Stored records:
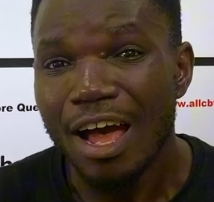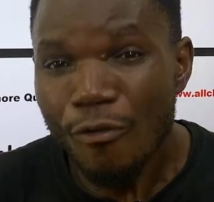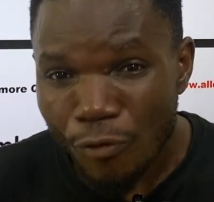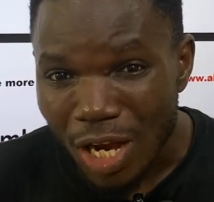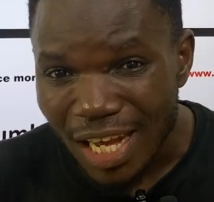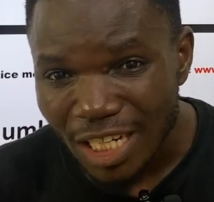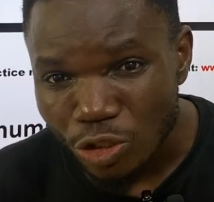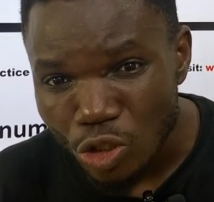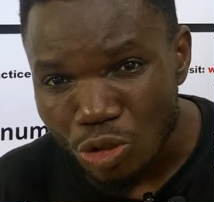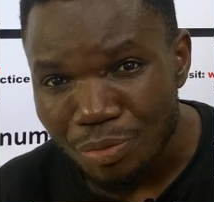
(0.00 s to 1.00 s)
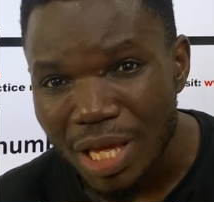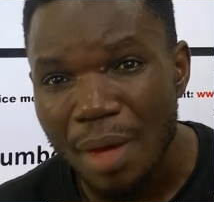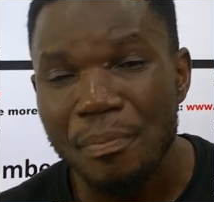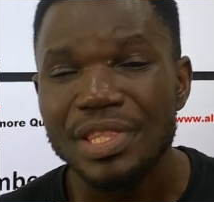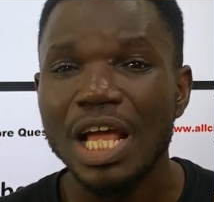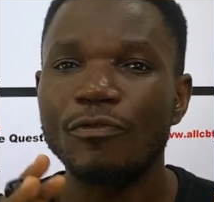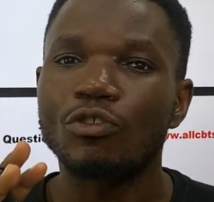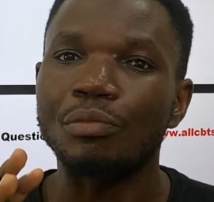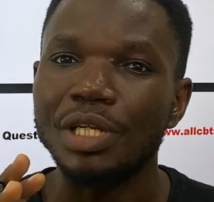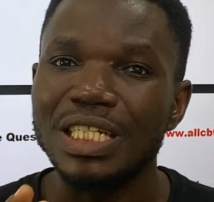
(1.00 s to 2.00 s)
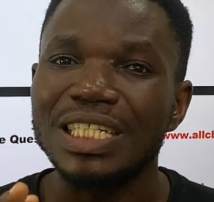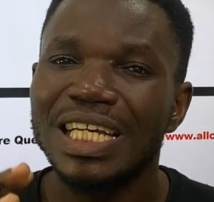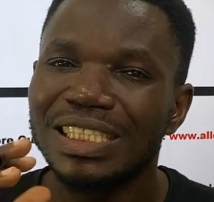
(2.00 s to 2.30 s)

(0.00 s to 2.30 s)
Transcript: for electrons to be emitted from it,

Assignment ->
Can you repeat every record above exactly, apart from the pictures?

Exercise result ->
(0.00 s to 1.00 s)
(1.00 s to 2.00 s)
(2.00 s to 2.30 s)

(0.00 s to 2.30 s)
Transcript: for electrons to be emitted from it,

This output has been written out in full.